Structural origin for the dipole x-ray resonant scattering in the low temperature phase of Nd0.5Sr0.5MnO3 manganite

TL;DR

This study reveals that the low temperature phase of Nd0.5Sr0.5MnO3 can be explained by local geometric differences at Mn sites rather than charge or orbital ordering, challenging previous interpretations.

Contribution

The paper introduces a structural model based on local geometric differences at Mn sites to explain resonant scattering, without requiring charge or orbital ordering.

Findings

Resonant scattering explained by two Mn site types with different local geometries.

No evidence of charge or orbital ordering in the low temperature phase.

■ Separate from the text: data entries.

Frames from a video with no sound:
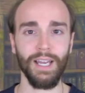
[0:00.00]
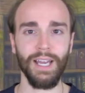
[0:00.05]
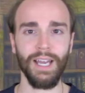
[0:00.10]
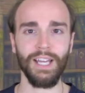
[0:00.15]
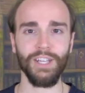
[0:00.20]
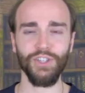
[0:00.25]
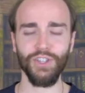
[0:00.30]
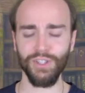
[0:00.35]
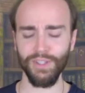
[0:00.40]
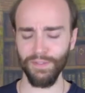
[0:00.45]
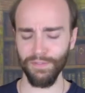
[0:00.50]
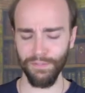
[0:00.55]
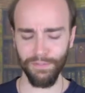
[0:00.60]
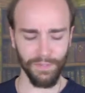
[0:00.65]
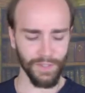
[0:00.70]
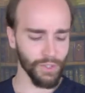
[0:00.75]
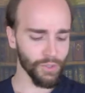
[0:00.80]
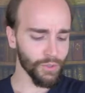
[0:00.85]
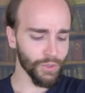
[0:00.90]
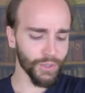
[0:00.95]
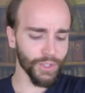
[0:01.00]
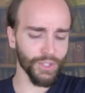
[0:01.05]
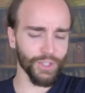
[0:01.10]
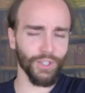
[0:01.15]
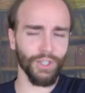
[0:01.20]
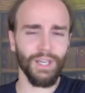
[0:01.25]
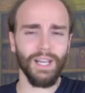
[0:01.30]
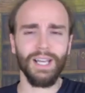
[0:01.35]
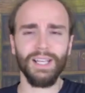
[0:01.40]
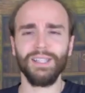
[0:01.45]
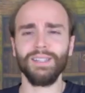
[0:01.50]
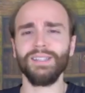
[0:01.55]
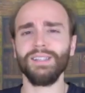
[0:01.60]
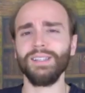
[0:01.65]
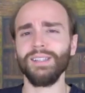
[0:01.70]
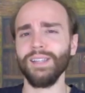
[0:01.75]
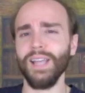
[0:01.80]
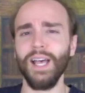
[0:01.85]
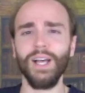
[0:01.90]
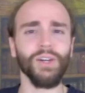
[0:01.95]
and just feel your
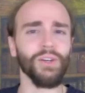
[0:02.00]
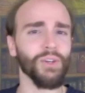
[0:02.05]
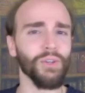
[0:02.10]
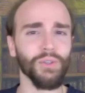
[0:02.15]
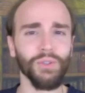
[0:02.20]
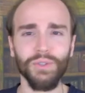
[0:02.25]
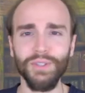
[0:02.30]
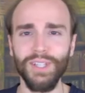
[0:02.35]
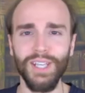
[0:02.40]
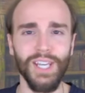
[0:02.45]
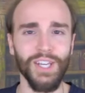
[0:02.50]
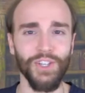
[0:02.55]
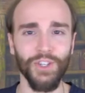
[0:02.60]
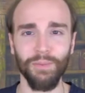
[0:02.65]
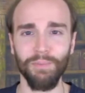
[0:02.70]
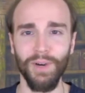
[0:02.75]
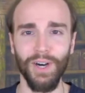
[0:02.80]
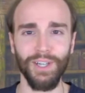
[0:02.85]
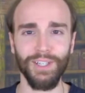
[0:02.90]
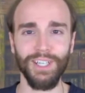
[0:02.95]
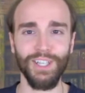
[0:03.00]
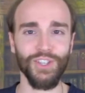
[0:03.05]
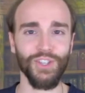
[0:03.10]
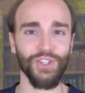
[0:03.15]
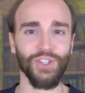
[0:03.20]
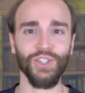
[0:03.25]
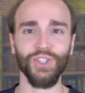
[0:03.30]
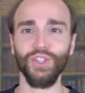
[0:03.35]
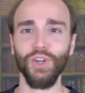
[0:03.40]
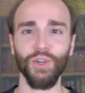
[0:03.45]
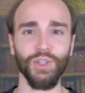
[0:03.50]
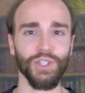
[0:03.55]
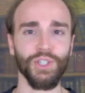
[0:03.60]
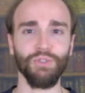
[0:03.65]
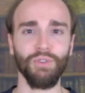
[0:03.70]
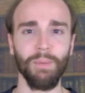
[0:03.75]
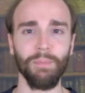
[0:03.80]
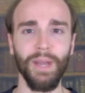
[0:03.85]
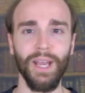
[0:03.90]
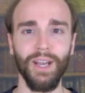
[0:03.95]
cells in your body just start to
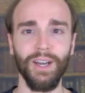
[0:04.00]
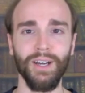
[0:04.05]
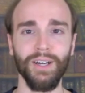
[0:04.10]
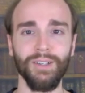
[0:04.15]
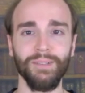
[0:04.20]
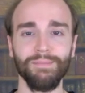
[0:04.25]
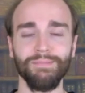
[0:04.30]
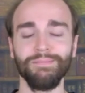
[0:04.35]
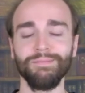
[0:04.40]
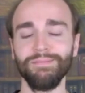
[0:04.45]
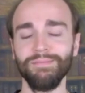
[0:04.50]
repair.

Intermediate valence states of Mn deduced from data.

Abstract

We have investigated the low temperature phase of a Nd0.5Sr0.5MnO3 single crystal by x-ray resonant scattering at the Mn K-edge of the (3 0 0), (0 3 0) and (0 5/2 0) reflections. Strong resonances were observed for the s-s' channel in the (3 0 0) and (0 3 0) reflections and for the s-p' channel in the (0 5/2 0) reflection. These resonances show a p-periodicity on the azimuthal angle, having the intensity at the minimum position almost zero. The intensity dependence on the photon energy, azimuthal angle and polarisation dependencies has been analysed using a semi-empirical structural model. Contrary to previous claims of charge (Mn3+-Mn4+) and orbital ordering in this compound, our results show that the dipole resonant superlattice reflections can be explained by the presence of two types of Mn sites with different local geometric structure. One of the Mn sites is surrounded by a tetragonal-distorted oxygen octahedron whereas the other site has a symmetric octahedral environment. This model also establishes that no real space charge ordering is needed to explain the experimental data. Intermediate valence states according to a fractional charge-segregation Mn+3.42-Mn+3.58 were deduced.